Но была еще одна ошибка, о которой Мазепе очень не хочется вспоминать, причем не потому, что для защитников Батурина она оказалась роковой, а потому что ответственность за нее лежит целиком на нем. Как мог он, многоопытный, прожженный до мозга костей интриган, лично не позаботиться, чтобы все крепостные подземелья — именно все, а не только берущие начало в гетманском дворце!. — были взяты под усиленную круглосуточную охрану надежными сердюками? Ведь кому, как не ему, которого столько раз предавали и который не меньшее число раз предавал сам, было известно, что в междоусобицах и гражданских войнах измена и вероломство — самое действенное и распространенное оружие, и в затеянной им на Гетманщине смуте его будут широко использовать обе стороны.
Разве не он первым пустил его в ход, изменив царю Петру? И разве после его перехода к королю Карлу ему самому не изменили многие из старшин, прежде обещавших поддержать его, в результате чего он смог собрать под свою булаву едва треть казаков, которых всеми правдами и неправдами разместил между Борзной и Батуриным? И вот цена допущенной им оплошности — какой-то предатель открыл русским тайну батуринских подземелий, и защитники крепости получили неожиданный удар в спину, который стал причиной падения крепости и пленения Чечеля.
Четверть часа тому Мазепа разговаривал с сердюком, оставшимся в живых после взятия и разрушения Батурина. Дважды раненый, он с последними защитниками крепости во главе с Чечелем пробивался к гетманскому дворцу, у которого был ранен в третий раз и потерял сознание. Очнувшись, он, хорошо зная укромные места крепости, отыскал надежное убежище, где скрывался до ухода победителей. Сердюк рассказал, что у гетманского дворца с Чечелем оставалось не больше двух десятков казаков, с которыми тот надеялся покинуть крепость через подземный ход. Скрываясь в убежище, сердюк из разговоров бродивших по крепости казаков Скоропадского узнал, что именно в подземелье, через которое русские проникли в крепость, Чечель и был захвачен в плен.
Вот она, истинная причина падения Батурина — измена кого-то из пользовавшихся полным доверием Чечеля людей.
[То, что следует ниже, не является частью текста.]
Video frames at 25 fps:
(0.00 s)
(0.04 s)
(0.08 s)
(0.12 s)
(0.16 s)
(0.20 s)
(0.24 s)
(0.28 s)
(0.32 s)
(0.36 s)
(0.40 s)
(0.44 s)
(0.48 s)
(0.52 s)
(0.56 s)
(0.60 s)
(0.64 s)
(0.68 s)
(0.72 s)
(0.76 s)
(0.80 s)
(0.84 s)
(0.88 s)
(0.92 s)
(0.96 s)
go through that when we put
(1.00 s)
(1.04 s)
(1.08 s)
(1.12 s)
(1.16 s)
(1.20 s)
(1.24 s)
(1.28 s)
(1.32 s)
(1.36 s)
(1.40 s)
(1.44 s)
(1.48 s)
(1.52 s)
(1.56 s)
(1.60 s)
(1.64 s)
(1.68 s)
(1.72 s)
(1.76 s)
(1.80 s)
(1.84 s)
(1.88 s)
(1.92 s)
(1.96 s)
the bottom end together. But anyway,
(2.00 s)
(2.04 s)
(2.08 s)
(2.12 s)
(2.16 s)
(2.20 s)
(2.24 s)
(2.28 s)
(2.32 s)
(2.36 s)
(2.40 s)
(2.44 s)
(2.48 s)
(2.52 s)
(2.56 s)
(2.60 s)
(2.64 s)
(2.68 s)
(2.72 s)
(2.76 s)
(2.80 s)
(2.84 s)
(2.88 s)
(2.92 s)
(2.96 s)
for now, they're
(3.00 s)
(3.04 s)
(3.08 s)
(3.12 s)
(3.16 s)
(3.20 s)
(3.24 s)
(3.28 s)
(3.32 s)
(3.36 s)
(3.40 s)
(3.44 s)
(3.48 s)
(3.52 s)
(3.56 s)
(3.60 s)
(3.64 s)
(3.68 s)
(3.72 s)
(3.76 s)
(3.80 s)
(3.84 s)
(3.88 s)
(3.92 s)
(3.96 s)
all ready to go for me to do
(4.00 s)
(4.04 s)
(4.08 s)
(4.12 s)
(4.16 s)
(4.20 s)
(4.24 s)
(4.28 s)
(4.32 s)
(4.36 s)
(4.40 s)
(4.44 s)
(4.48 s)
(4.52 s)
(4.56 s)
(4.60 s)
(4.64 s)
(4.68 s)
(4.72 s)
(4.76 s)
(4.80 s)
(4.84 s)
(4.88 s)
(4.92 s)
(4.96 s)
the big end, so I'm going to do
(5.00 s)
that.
Из случившегося Мазепа должен сделать для себя важный вывод — жертвой предательства самого близкого человека может стать и он, гетман, а поэтому необходимо утроить осторожность и не доверять полностью никому.
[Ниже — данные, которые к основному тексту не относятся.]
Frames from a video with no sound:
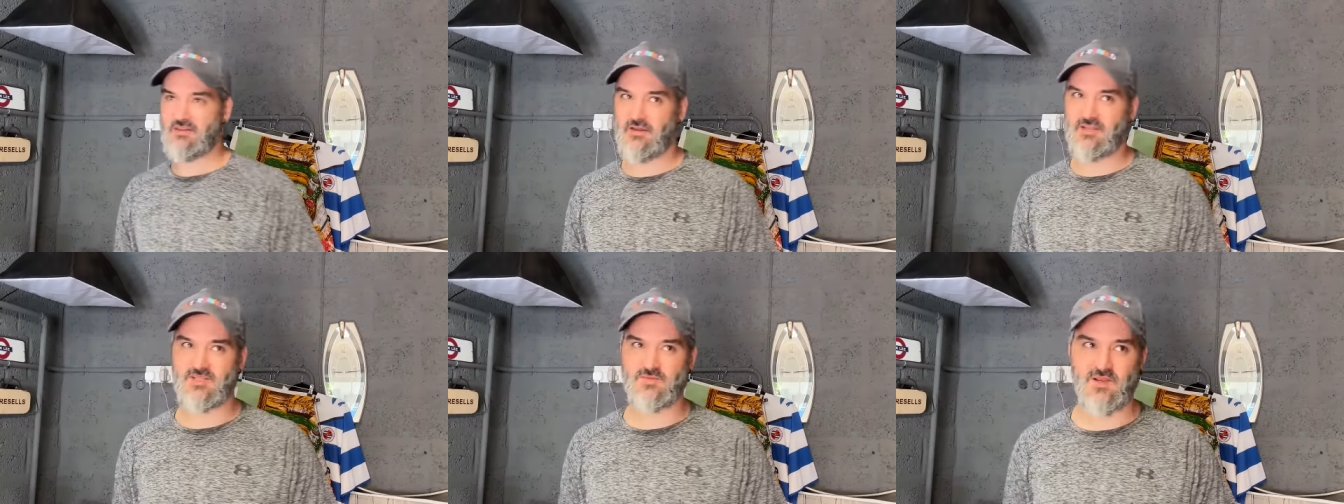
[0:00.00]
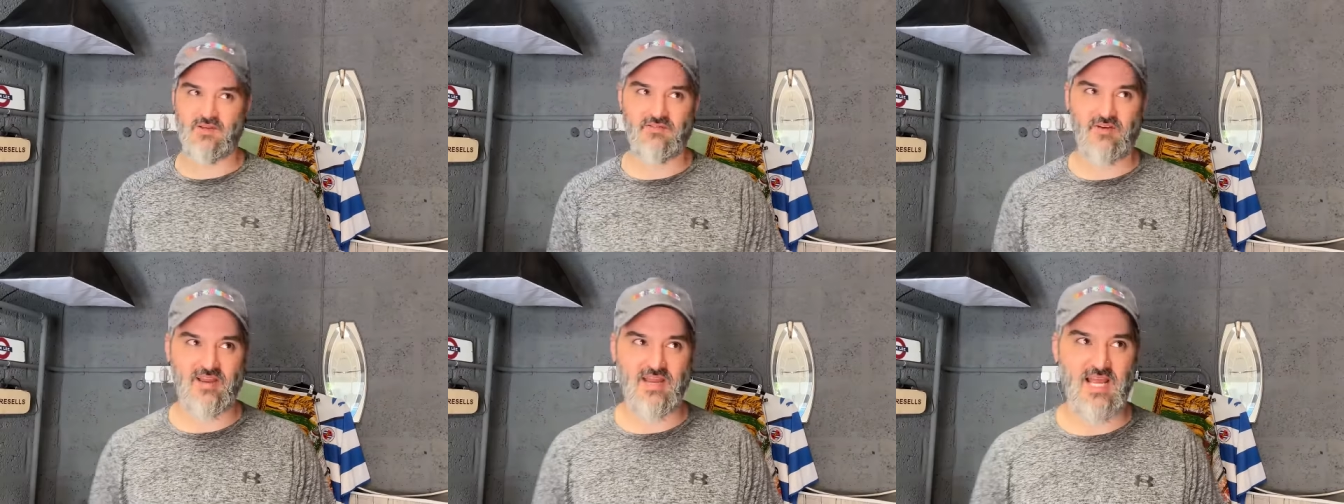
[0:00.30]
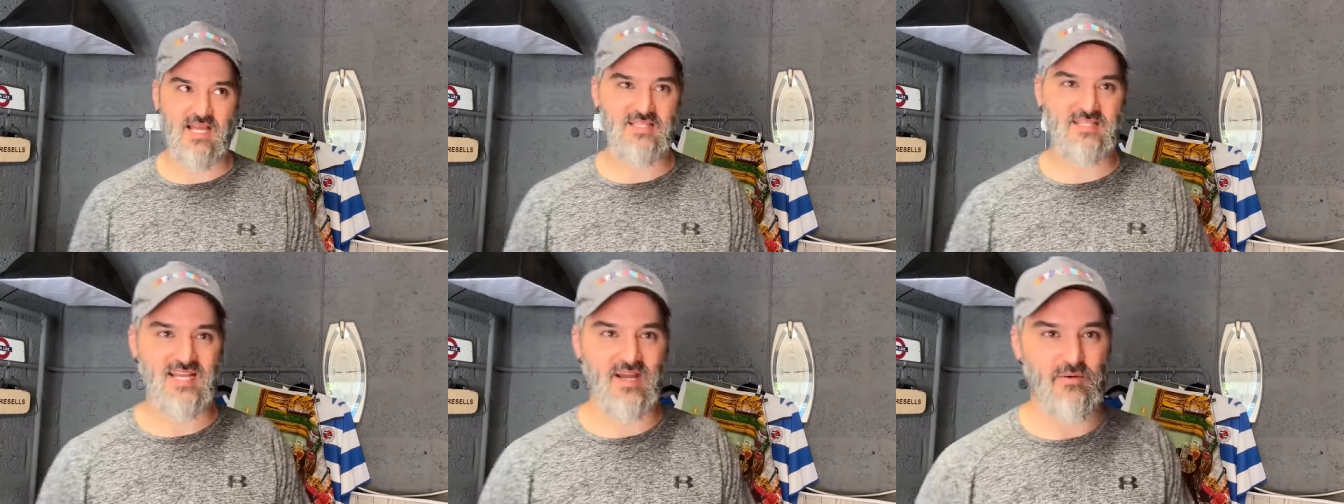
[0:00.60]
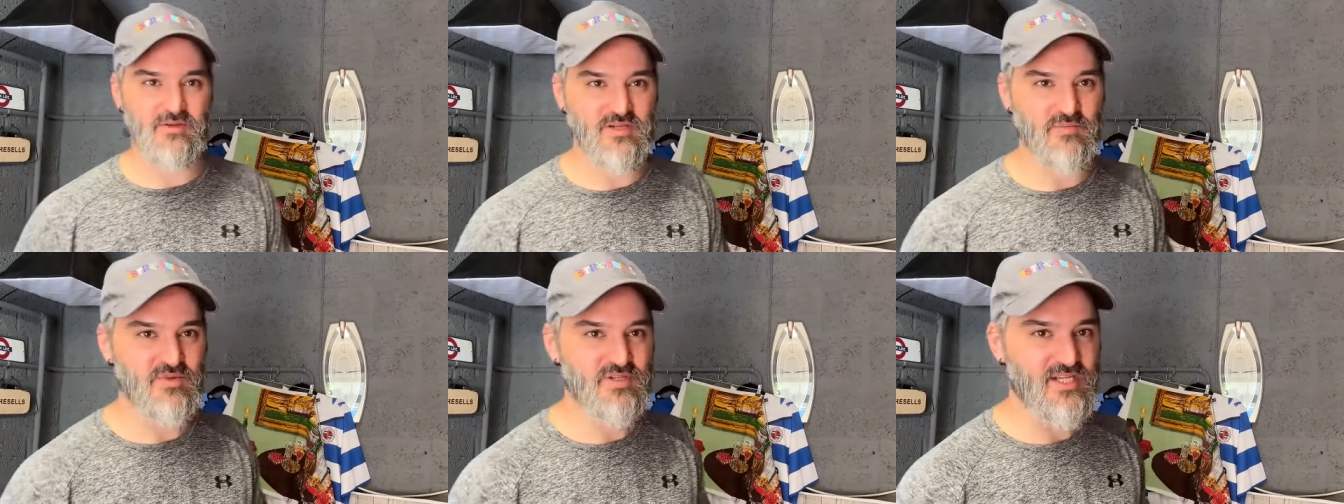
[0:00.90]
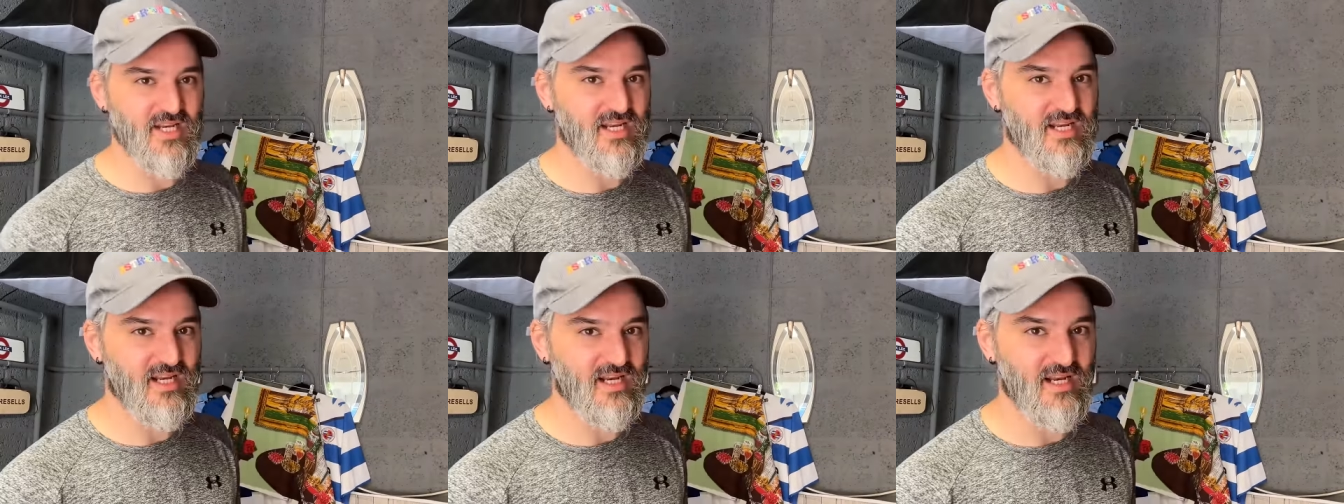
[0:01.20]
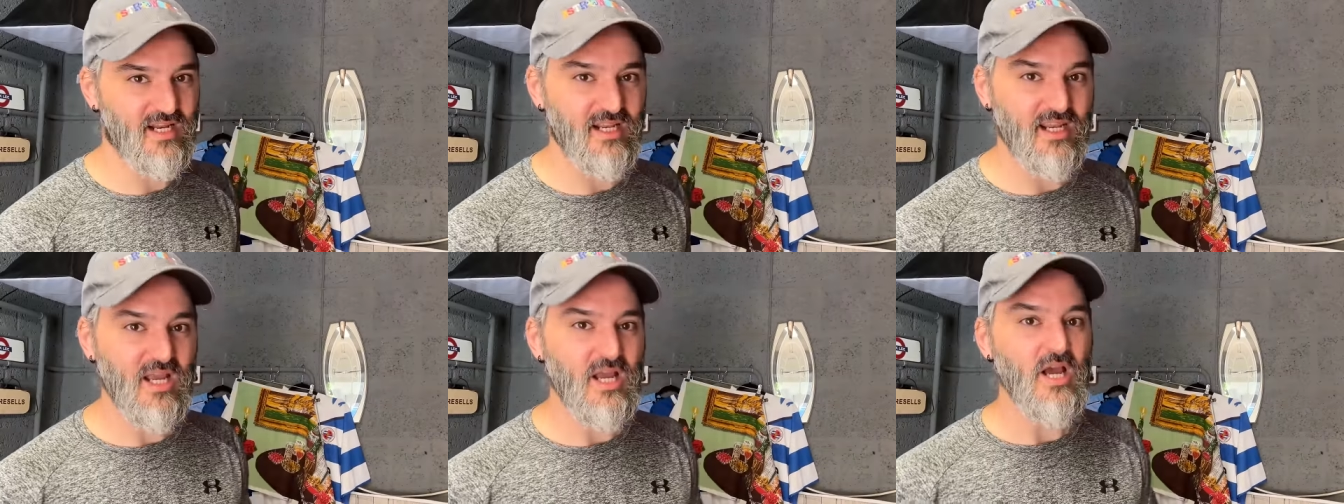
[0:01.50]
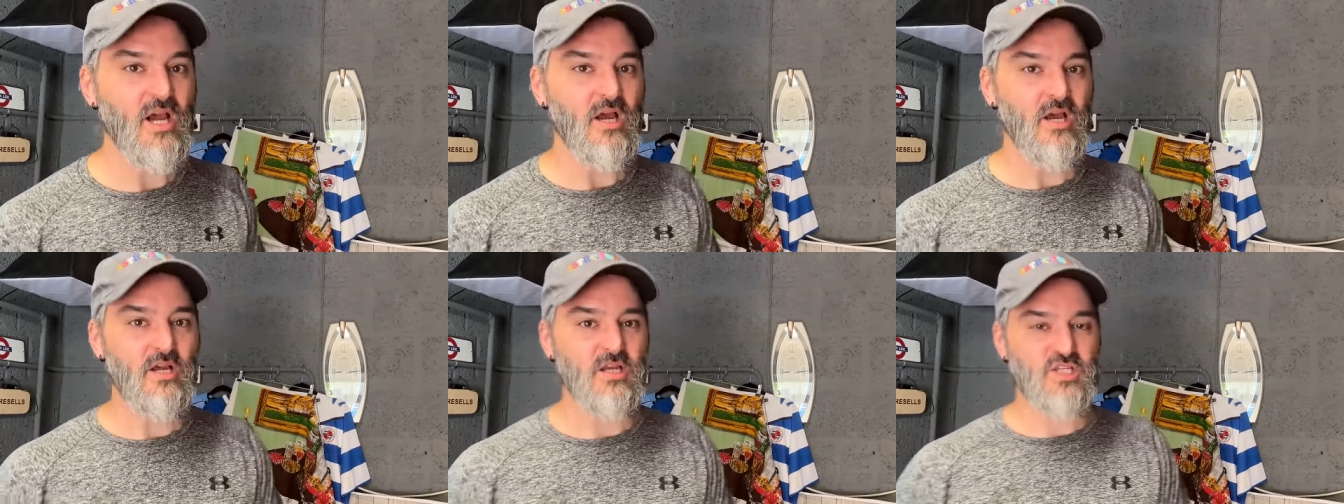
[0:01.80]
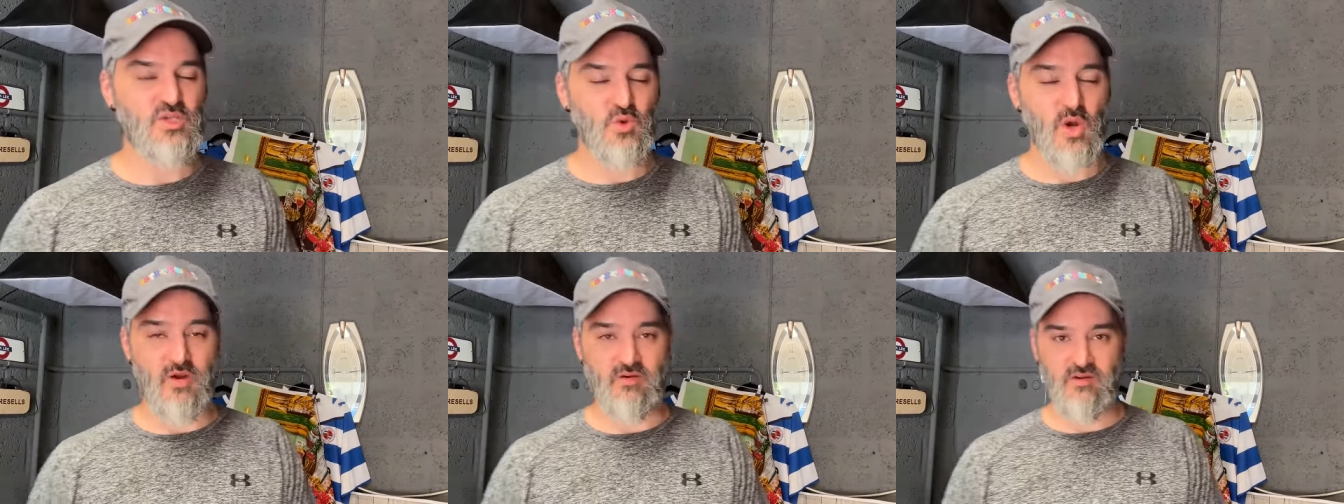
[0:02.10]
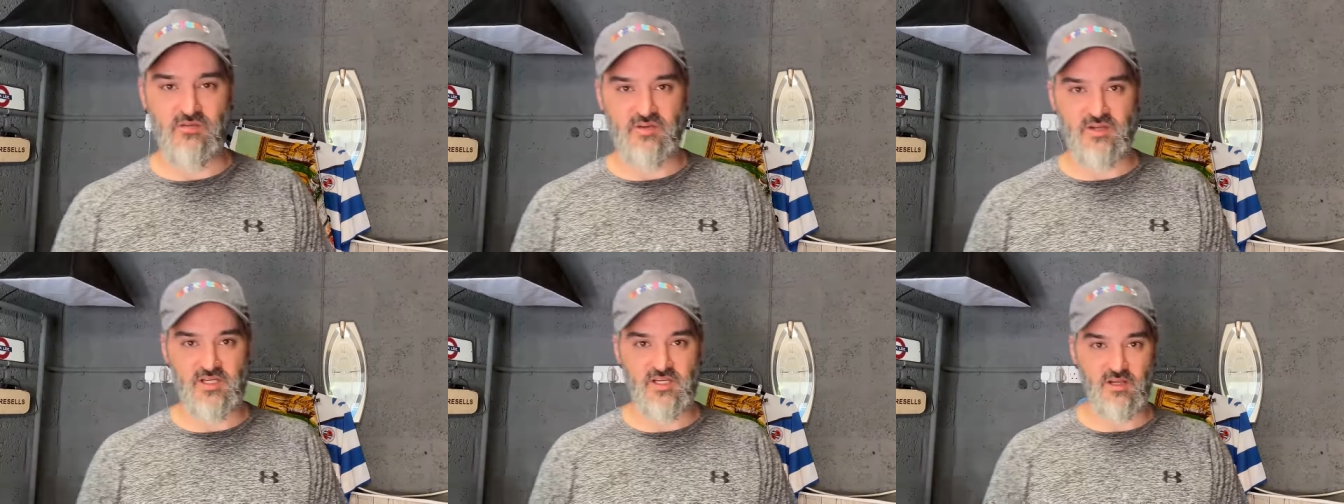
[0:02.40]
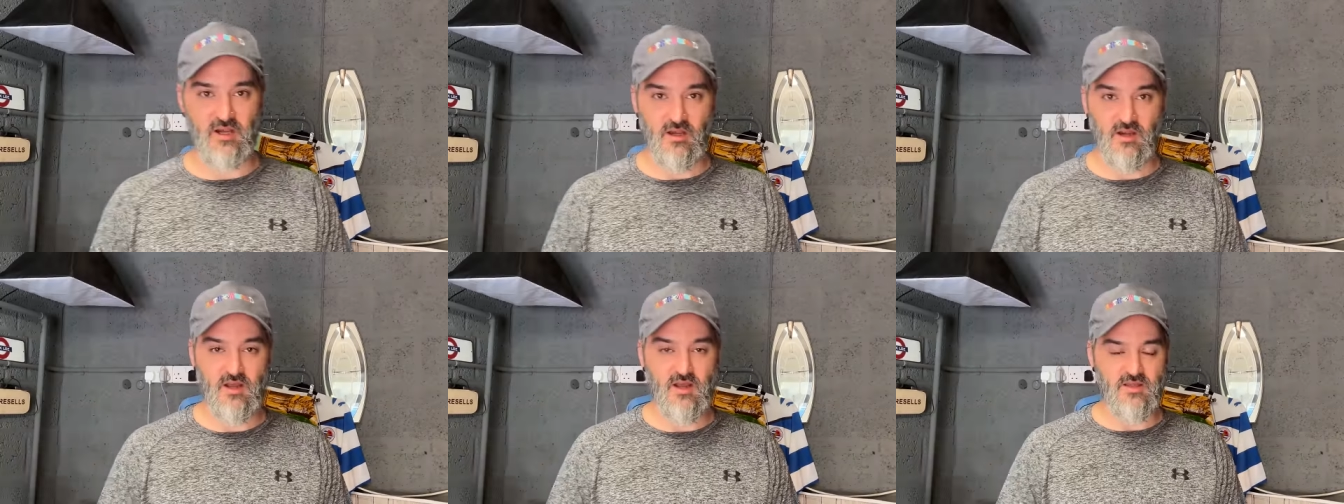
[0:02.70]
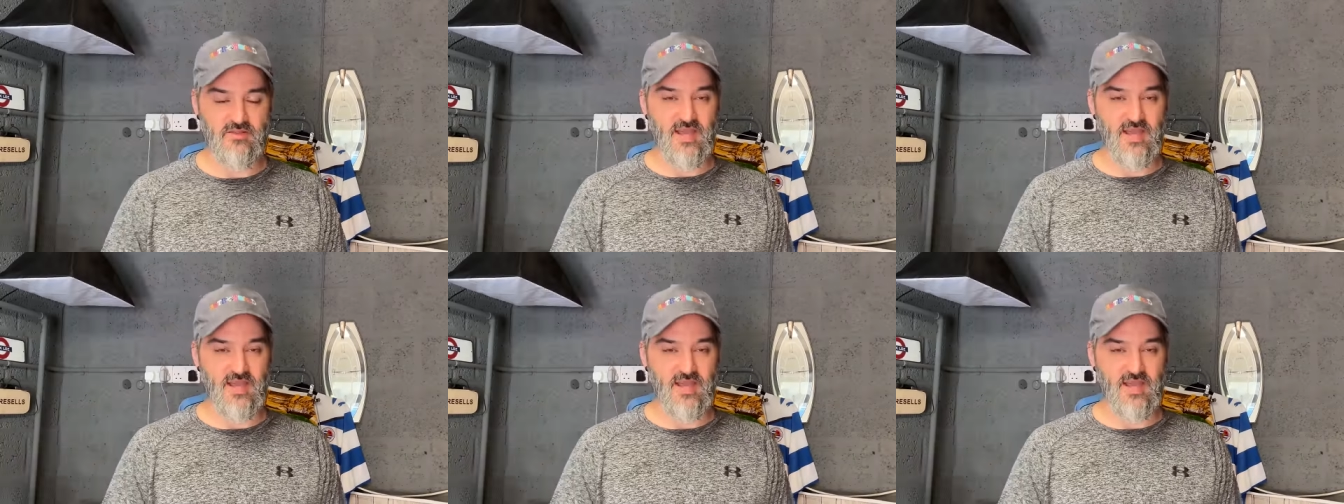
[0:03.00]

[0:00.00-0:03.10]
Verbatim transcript: though, to be fair, yesterday was a particularly sweary video.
Сгорбившийся, понуривший голову Мазепа мало походил на владыку Гетманщины и предводителя пятидесяти тысяч казаков, которых обещал привести с собой королю Карлу.
— Злые и нещастливые наши початки, — повернувшись к Орлику и грустно улыбнувшись, произнес он.
— Может, пригласишь на чарку, полковник? — прозвучал из темноты голос Меншикова, и в следующий миг он шагнул к костру.
— Почему бы и нет? — ответил Скоропадский, ужинавший у огня с есаулом Скибой и несколькими старшинами своего сводного полка. — Присаживайтесь, ваше сиятельство.
— С удовольствием. — Меншиков уселся на обрубок дерева рядом со Скоропадским, сбросил с плеча плащ, положил себе на колени. С улыбкой спросил: — А не тесновато у огня, полковник?
— Пожалуй, — согласился Скоропадский, поняв намек князя. — А ну, паны старшины, проверьте, все ли в полку в порядке, — приказал он.